ANA SAYFA             SURELER    KONULAR

 

A’RAF

204

 

وَإِذَا قُرِئَ الْقُرْآنُ فَاسْتَمِعُواْ لَهُ وَأَنصِتُواْ لَعَلَّكُمْ تُرْحَمُونَ

 

204. Kur'an okunduğu zaman onu dinleyin ve susun ki merhamet olunasınız.

 

Bu buyruğa dair açıklamalarımızı iki (bir) başlık halinde sunacağız:

 

1- Ayetin Nüzul Sebebi ve Namazda Okunan Kur'an'ı Dinlemek:

 

Yüce Allah'ın: "Kur'an okunduğu zaman onu dinleyin ve susun ... " buyruğu ile ilgili olarak şöyle denmiştir: Bu buyruk namaz hakkında nazil olmuştur. İbn Mes'ud, Ebu Hureyre, Cabir, ez-Zühri, Ubeydullah b.
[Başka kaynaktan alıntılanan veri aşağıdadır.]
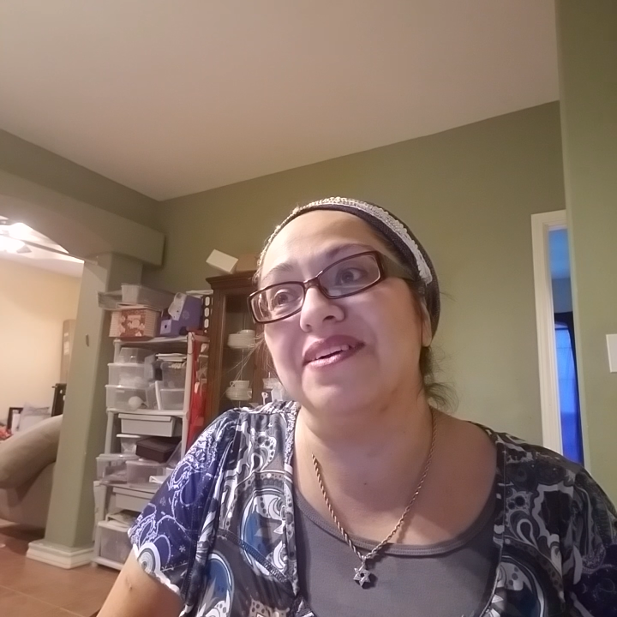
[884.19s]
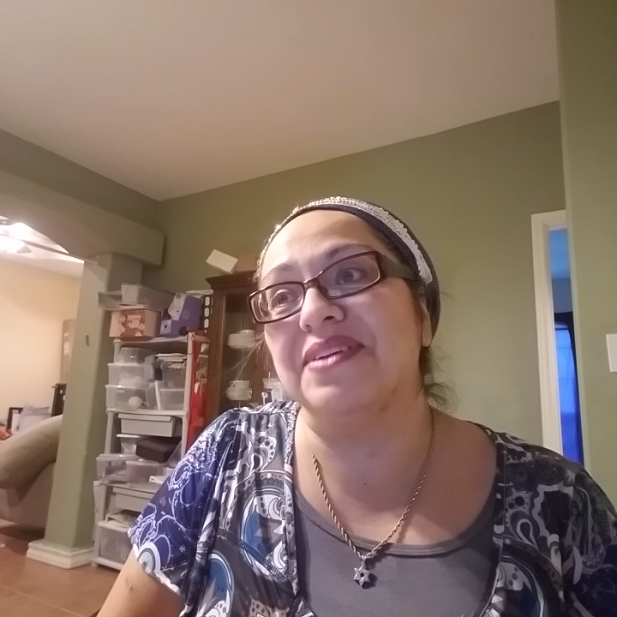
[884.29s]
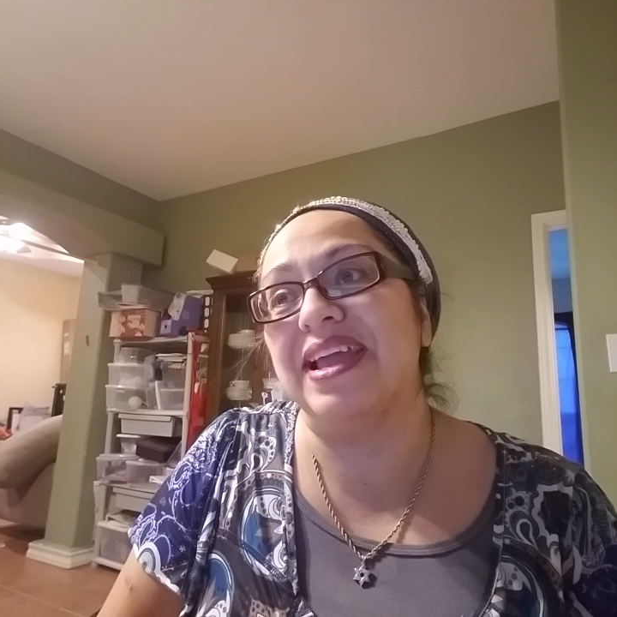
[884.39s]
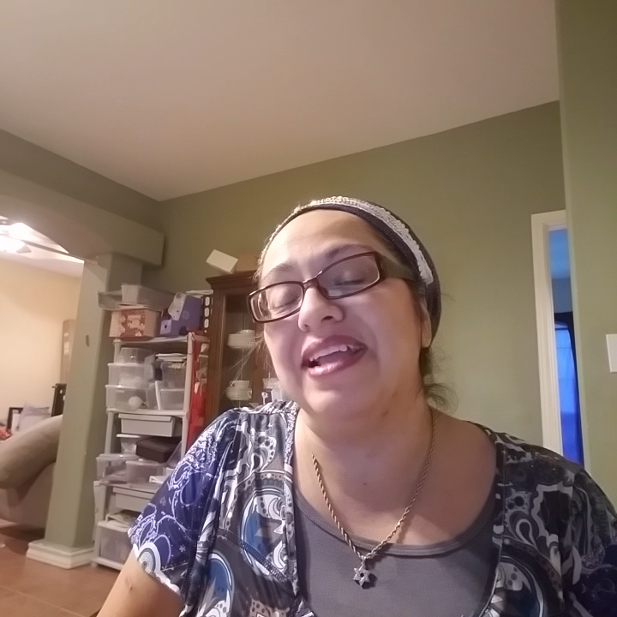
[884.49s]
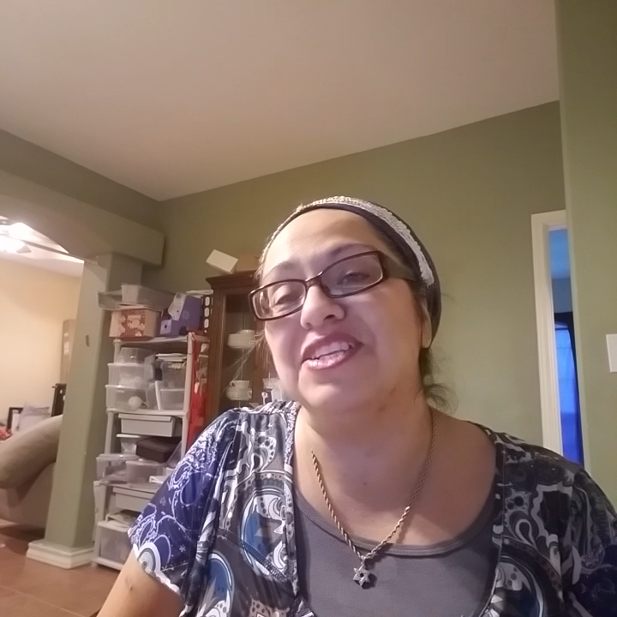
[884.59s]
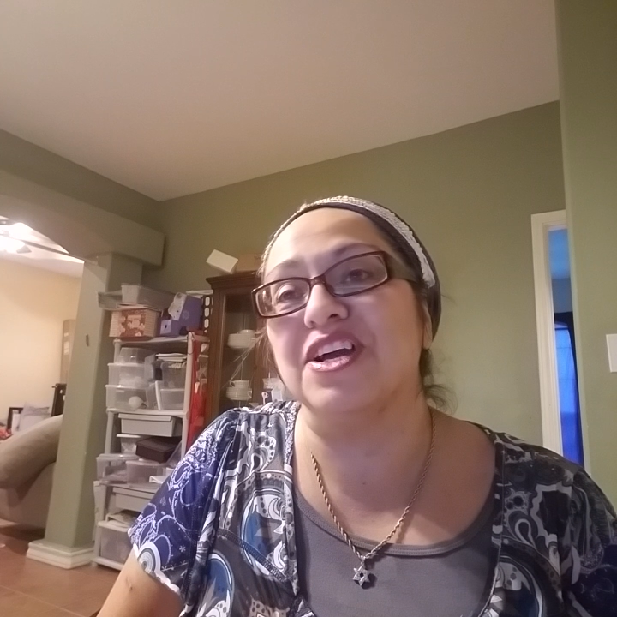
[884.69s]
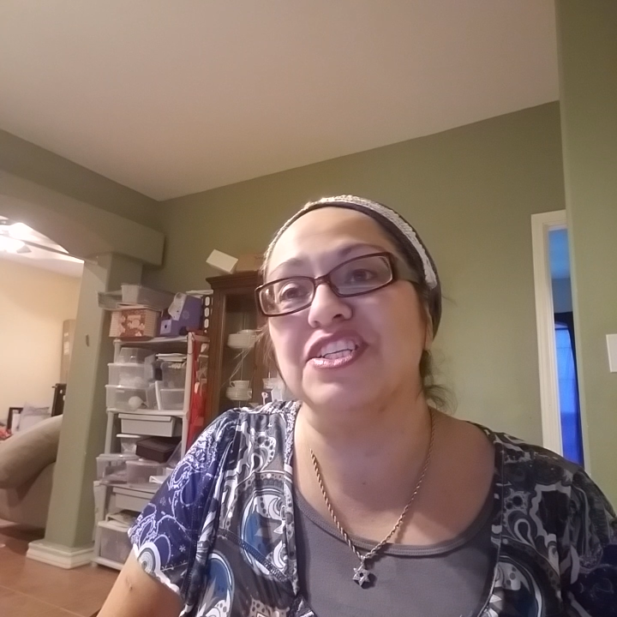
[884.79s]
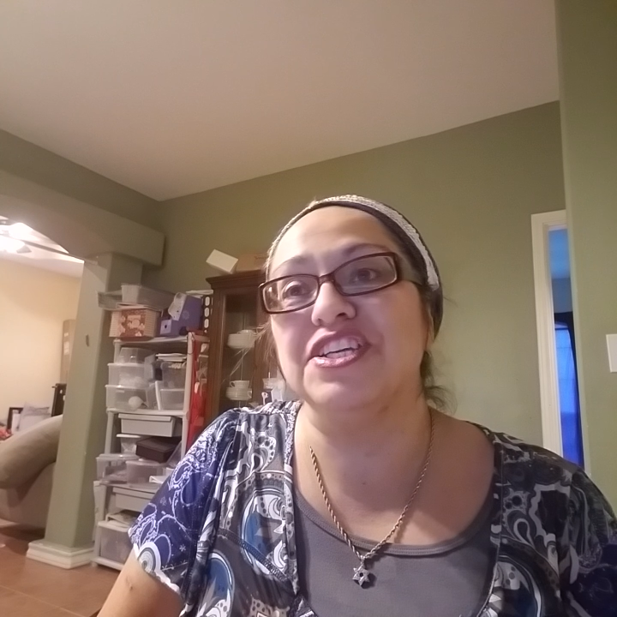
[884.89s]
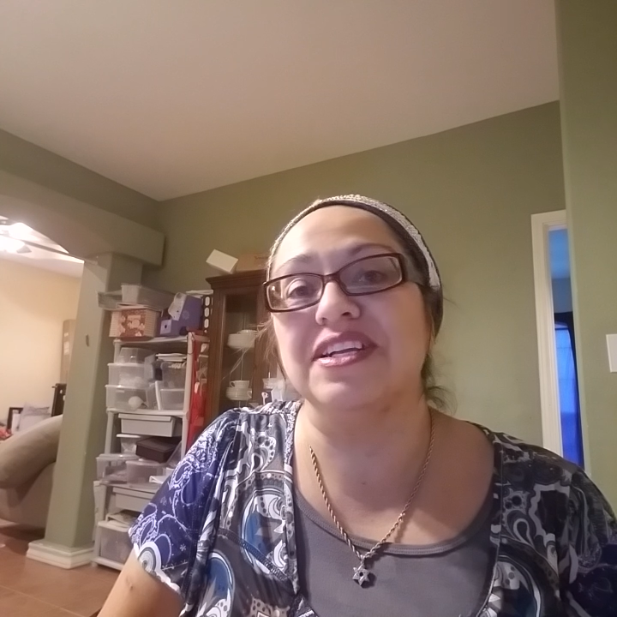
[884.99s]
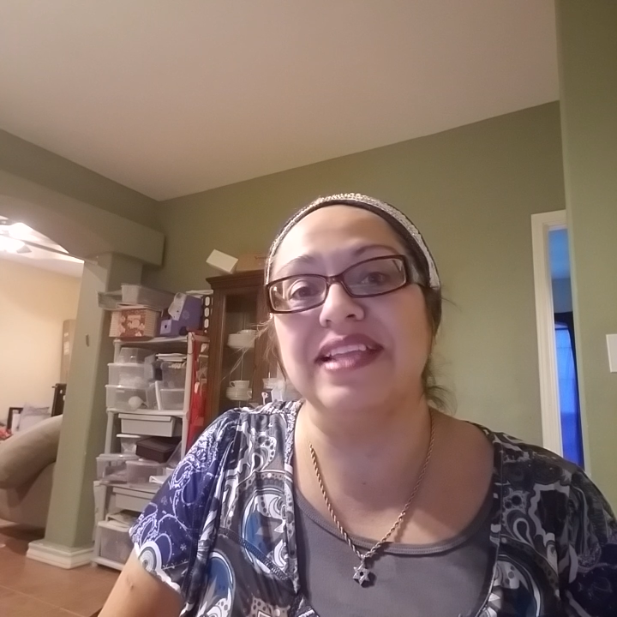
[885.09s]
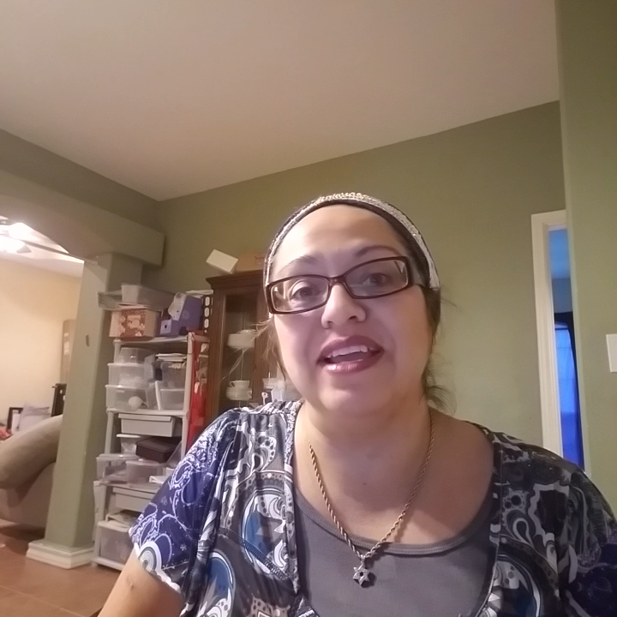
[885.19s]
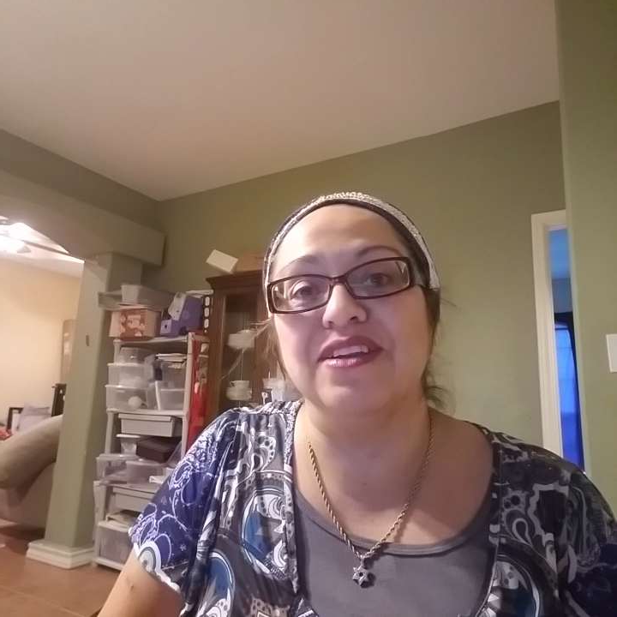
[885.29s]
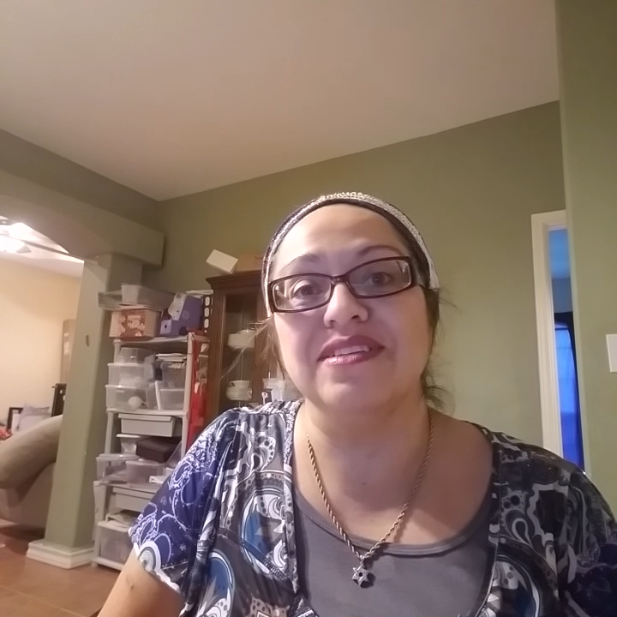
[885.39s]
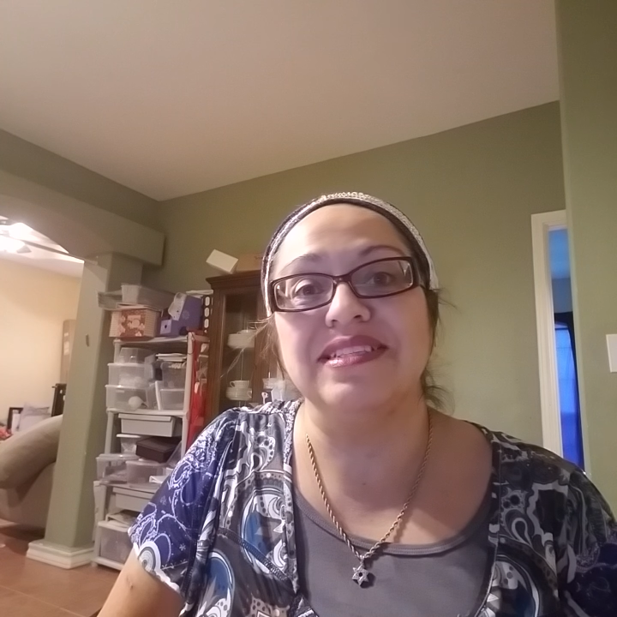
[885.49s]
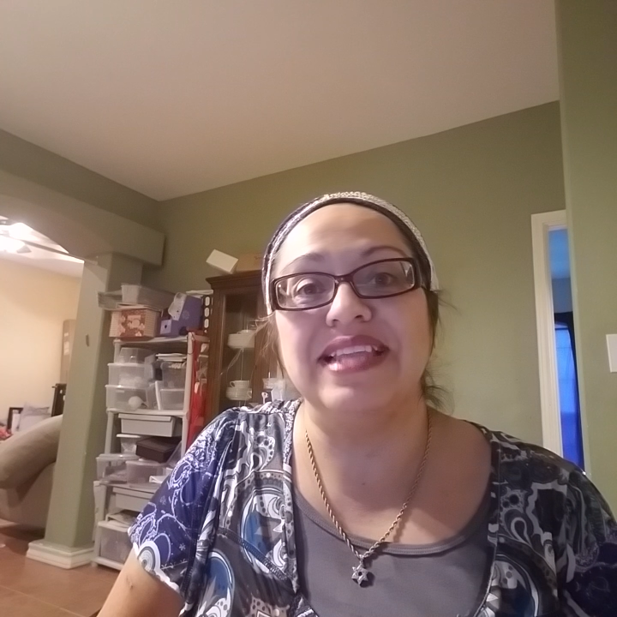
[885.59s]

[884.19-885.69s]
Okay, talk to y'all later.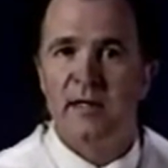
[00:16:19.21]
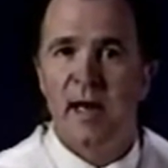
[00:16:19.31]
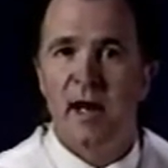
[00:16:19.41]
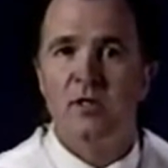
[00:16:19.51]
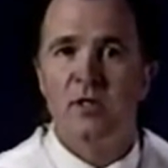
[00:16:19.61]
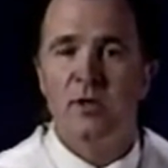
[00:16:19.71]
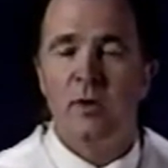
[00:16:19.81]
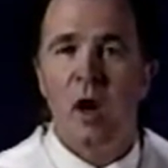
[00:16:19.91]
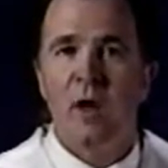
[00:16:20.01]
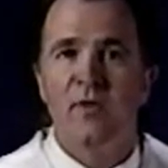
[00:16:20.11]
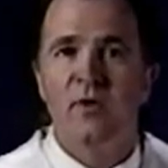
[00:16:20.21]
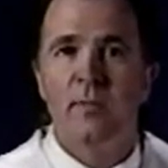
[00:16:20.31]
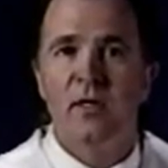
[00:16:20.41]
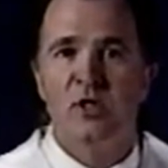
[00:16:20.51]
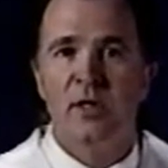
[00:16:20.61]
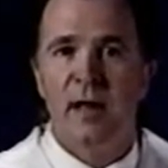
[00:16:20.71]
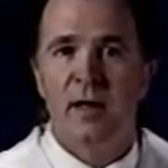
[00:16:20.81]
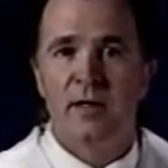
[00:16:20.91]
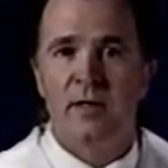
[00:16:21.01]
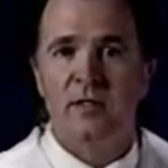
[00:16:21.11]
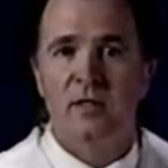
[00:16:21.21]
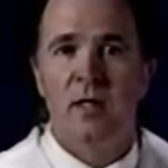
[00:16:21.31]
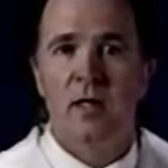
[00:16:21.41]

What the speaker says: down to all the dimensionalities.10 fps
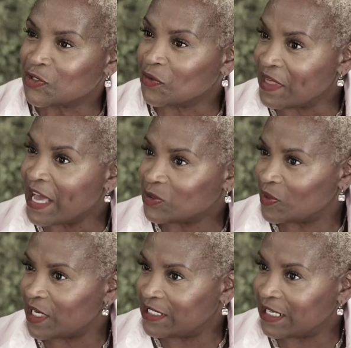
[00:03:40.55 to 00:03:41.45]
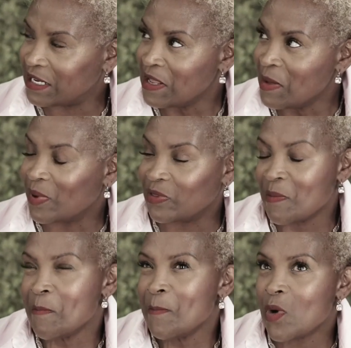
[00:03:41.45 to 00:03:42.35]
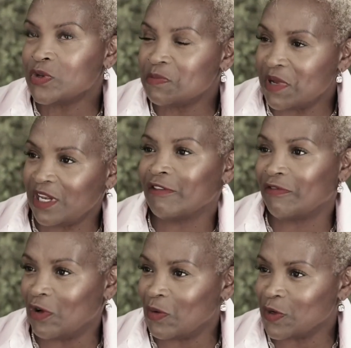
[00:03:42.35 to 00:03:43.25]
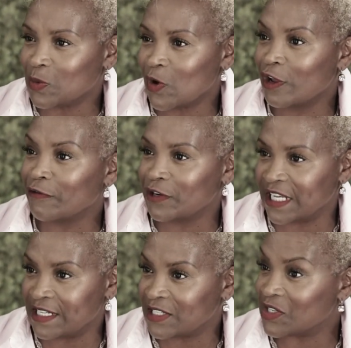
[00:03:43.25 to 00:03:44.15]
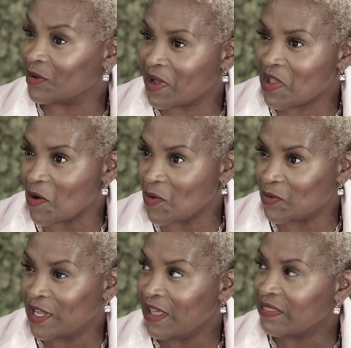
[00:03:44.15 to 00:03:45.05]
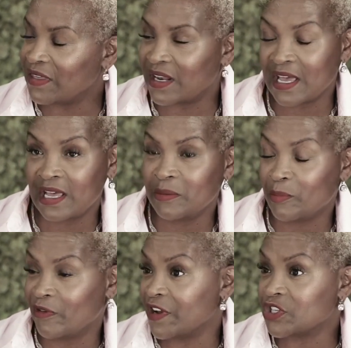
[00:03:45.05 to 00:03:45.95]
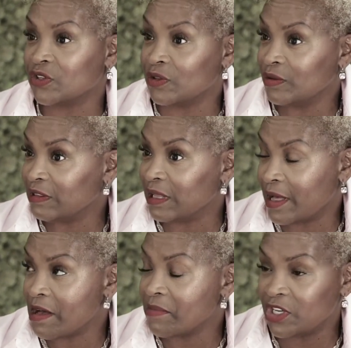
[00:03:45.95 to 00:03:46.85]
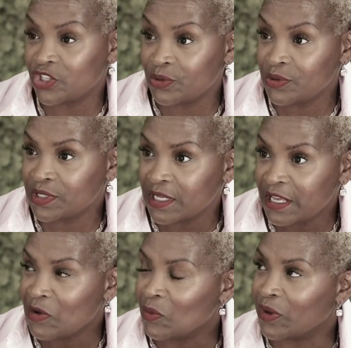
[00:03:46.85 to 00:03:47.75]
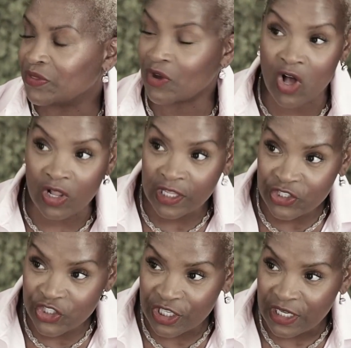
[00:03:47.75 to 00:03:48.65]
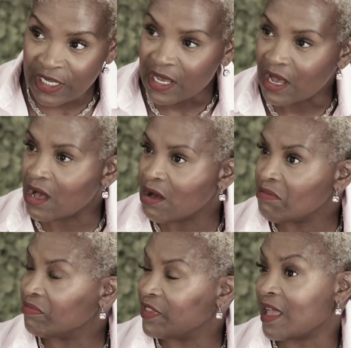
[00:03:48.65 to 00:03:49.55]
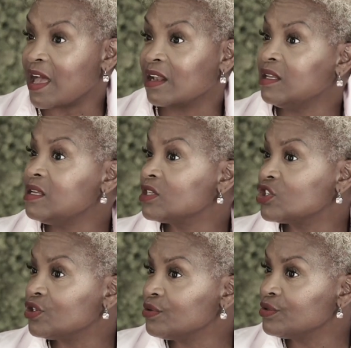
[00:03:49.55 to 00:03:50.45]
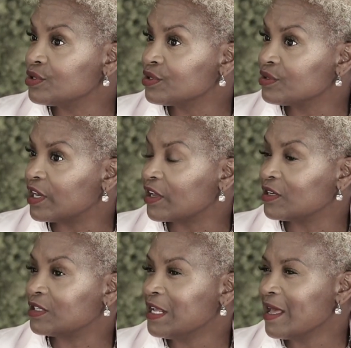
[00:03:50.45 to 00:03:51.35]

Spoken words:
So that's what I did. But the most meaningful was working for dentists on my own that had professional issues with the college. They had lease issues that I could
Umeyr, Ata b. Ebi Rebah ve Said b. el-Müseyyeb'den bu görüş rivayet edilmiştir. Said der ki: Peygamber (s.a.v.) -Mekke'de iken- namaz kıldığı sırada müşrikler onun yanına gelir, biri diğerine şöyle derdi: "Bu Kur'an'ı dinlemeyin ve hemen siz, o okunurken anlamsız sözler söyleyin ... "(Fussilet, 26) derlerdi. Bunun üzerine Yüce Allah onlara cevap olmak üzere: "Kur'an okunduğu zaman onu dinleyin ve susun" ayetini indirdi.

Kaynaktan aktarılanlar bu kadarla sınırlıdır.